** TASK TO CARRY OUT **
Keep to one stretch of the data below, the lines from the one with "[38:02.00-38:02.30]" up to and including the one with "[00:00:09.00]", and return that stretch exactly.

** RECORDS **
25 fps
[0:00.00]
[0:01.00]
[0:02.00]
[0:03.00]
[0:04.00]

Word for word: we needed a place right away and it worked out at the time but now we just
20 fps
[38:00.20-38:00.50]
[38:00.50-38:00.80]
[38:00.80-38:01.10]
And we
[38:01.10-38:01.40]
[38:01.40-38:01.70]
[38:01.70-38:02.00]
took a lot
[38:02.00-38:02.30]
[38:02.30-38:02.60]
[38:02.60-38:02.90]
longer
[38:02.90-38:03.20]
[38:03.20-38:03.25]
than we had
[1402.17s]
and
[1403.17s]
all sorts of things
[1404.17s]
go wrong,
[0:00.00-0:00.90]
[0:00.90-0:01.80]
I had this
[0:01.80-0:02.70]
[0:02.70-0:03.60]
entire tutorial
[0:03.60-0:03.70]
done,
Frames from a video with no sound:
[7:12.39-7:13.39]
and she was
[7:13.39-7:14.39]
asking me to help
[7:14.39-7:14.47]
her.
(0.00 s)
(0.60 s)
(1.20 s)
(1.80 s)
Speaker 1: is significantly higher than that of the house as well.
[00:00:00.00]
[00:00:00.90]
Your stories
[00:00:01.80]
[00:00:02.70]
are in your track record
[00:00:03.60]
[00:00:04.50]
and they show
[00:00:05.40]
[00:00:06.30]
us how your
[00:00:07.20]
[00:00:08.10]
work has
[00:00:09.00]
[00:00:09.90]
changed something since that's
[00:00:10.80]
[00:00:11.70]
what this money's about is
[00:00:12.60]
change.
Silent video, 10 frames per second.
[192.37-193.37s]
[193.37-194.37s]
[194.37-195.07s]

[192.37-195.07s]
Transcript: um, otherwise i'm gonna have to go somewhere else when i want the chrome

** TASK ANSWER **
[38:02.00-38:02.30]
[38:02.30-38:02.60]
[38:02.60-38:02.90]
longer
[38:02.90-38:03.20]
[38:03.20-38:03.25]
than we had
[1402.17s]
and
[1403.17s]
all sorts of things
[1404.17s]
go wrong,
[0:00.00-0:00.90]
[0:00.90-0:01.80]
I had this
[0:01.80-0:02.70]
[0:02.70-0:03.60]
entire tutorial
[0:03.60-0:03.70]
done,
Frames from a video with no sound:
[7:12.39-7:13.39]
and she was
[7:13.39-7:14.39]
asking me to help
[7:14.39-7:14.47]
her.
(0.00 s)
(0.60 s)
(1.20 s)
(1.80 s)
Speaker 1: is significantly higher than that of the house as well.
[00:00:00.00]
[00:00:00.90]
Your stories
[00:00:01.80]
[00:00:02.70]
are in your track record
[00:00:03.60]
[00:00:04.50]
and they show
[00:00:05.40]
[00:00:06.30]
us how your
[00:00:07.20]
[00:00:08.10]
work has
[00:00:09.00]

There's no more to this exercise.